Parallèlement à cette nouvelle clinique, un autre événement a braqué les projecteurs sur Moderna : la médiatisation d’un foyer d’hantavirus sur un navire de croisière. Moderna a confirmé mener des recherches précoces sur un vaccin contre les hantavirus, en partenariat avec l’Institut de recherche médicale de l’armée américaine sur les maladies infectieuses (USAMRIID) et le Centre d’innovation vaccinale de l’Université de Corée, avec lequel une collaboration en R&D a débuté dès 2023 .

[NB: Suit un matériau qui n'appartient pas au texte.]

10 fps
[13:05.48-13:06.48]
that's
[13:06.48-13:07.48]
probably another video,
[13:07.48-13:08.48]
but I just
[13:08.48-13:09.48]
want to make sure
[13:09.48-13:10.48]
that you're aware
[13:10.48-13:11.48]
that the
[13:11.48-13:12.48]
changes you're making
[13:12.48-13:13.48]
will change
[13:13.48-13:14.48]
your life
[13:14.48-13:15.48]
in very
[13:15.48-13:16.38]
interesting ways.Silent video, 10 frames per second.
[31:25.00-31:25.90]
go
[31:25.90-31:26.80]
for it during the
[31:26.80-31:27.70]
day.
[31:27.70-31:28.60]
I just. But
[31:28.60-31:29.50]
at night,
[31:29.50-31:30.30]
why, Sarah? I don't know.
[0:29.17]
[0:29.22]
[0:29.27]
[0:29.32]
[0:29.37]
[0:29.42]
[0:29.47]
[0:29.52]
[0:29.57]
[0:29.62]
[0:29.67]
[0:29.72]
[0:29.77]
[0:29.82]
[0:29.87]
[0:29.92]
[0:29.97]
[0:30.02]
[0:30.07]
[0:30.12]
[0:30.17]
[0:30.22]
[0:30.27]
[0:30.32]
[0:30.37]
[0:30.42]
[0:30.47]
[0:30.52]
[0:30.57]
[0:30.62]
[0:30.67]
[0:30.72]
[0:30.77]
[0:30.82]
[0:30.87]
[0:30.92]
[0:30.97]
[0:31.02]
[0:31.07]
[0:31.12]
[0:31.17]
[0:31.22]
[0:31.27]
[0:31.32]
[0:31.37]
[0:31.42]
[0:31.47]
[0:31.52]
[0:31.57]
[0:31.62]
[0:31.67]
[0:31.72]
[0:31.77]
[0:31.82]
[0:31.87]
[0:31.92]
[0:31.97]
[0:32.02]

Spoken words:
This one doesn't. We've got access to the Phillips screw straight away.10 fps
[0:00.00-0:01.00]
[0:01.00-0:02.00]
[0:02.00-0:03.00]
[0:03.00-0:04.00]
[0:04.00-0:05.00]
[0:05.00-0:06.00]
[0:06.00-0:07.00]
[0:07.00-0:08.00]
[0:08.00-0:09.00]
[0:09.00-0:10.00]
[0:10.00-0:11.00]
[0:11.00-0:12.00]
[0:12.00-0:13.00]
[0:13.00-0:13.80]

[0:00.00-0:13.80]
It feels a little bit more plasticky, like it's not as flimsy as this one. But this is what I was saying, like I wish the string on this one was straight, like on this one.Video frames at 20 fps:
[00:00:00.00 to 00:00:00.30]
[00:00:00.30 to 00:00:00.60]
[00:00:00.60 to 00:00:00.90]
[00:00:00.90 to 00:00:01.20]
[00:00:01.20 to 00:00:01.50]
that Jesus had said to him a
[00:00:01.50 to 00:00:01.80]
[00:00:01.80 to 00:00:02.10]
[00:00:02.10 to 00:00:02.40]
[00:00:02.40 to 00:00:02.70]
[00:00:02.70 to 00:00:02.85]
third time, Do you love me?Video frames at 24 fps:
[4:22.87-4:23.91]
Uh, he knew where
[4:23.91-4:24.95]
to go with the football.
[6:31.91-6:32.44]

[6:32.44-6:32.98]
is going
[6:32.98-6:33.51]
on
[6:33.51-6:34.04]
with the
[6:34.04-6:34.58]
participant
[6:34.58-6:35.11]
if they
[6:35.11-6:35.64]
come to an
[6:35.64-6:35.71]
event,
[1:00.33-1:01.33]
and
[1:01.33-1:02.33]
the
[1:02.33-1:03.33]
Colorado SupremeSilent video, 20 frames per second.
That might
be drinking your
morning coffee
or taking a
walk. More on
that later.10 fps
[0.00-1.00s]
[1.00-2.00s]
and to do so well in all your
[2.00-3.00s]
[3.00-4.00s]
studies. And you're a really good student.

Cependant, il est essentiel de relativiser la portée de ces informations. Les travaux sur l’hantavirus sont décrits comme exploratoires, à un stade bien moins avancé que le programme grippe. De plus, des experts en santé publique ont publiquement minimisé le risque que cet incident isolé sur un bateau de croisière ne dégénère en une menace sanitaire plus large . L’enthousiasme boursier généré par cet épisode semble donc davantage relever de l’anticipation spéculative que d’une valorisation rationnelle d’un futur produit commercial.
En résumé, si les deux nouvelles ont pu contribuer à l’attention portée à Moderna ce jour-là, leur poids fondamental est très différent. Le vaccin contre la grippe est un actif en phase avancée, avec des données solides et un marché identifiable. Le vaccin contre l’hantavirus est un pari à long terme, encore très incertain.